The region is home to the U.S. headquarters of eight Asian automakers, including Japan's Big Three: Toyota Motor Corp., Honda Motor Co. and Nissan Motor Co.

Southern California also boasts 19 automotive design studios, the biggest automotive design school in the country and several thousand automotive performance and appearance equipment manufacturers.

"There is an argument for going to California," said Michael Flynn, director of the University of Michigan's Office for the Study of Automotive Transportation. "Lincoln Mercury wasn't out there long enough to see if it paid off."

But Ford, which was riding high when the move was made, soon began foundering amid numerous model recalls, slumping sales and financial losses.

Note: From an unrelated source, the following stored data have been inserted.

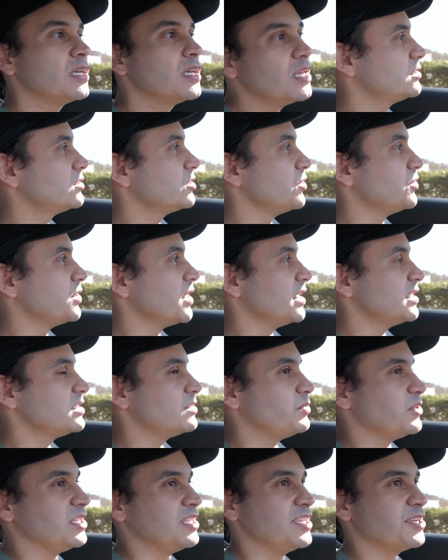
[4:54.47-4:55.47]
It's so nice
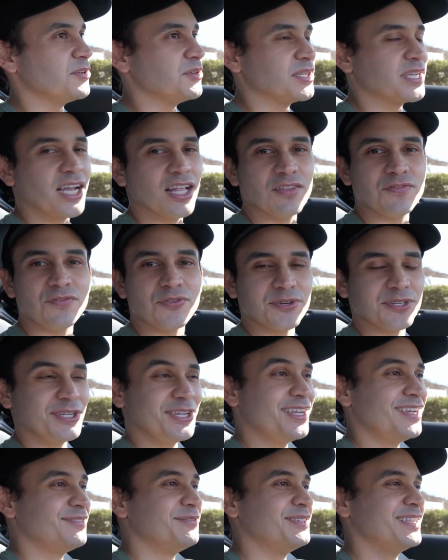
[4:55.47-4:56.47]
being here in
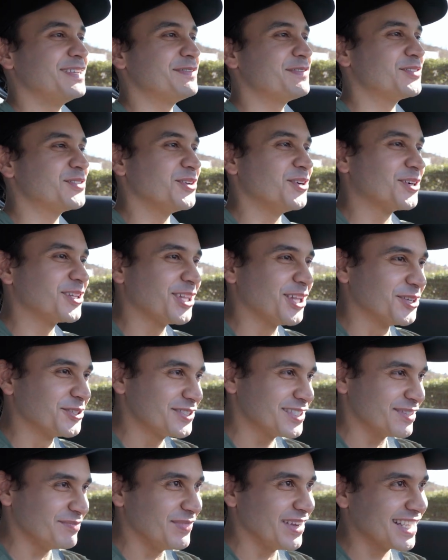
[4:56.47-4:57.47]
California. We live so close
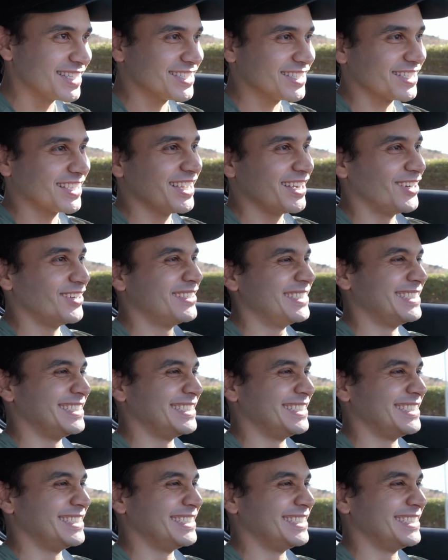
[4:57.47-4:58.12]
to Mexico.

Insiders said the automaker never supported the unit with the logistical underpinnings needed to make it work.

Although Lincoln Mercury's top administrative and marketing people moved to Irvine, Ford kept the product planners, designers, engineers and manufacturing specialists in Dearborn.

"Moving here was a bold attempt to do something different," said George Peterson, a former Lincoln executive who is president of AutoPacific Inc., an automotive-marketing consulting firm in Tustin. "But it is hard to get Detroit-oriented management people to do business in a different way. My sense is that it has pretty much been business as usual since they moved out here."

Lincoln sales have dropped almost 5% since the move, and Mercury sales are off about 28%.

Darryl Hazel, who has been Lincoln Mercury president since August, is the third to hold that post since the 1998 move. He said returning to Dearborn "is the right thing to do."

He said that despite his predecessors' pronouncements that being in California had opened their eyes to new possibilities for the Lincoln and Mercury brands, he didn't believe the move made "any huge change in the way we look at and approach the market."

In Orange County, local economists and Irvine city officials said the unit's departure would not spell disaster.

"In numerical terms this is not a big impact," said Irvine Mayor Larry Agran. "But, of course, it is always unfortunate when a prestigious automaker leaves your community and heads back to Detroit."


Times staff writers Dan Weikel in Costa Mesa and Terril Yue Jones in Detroit contributed to this report.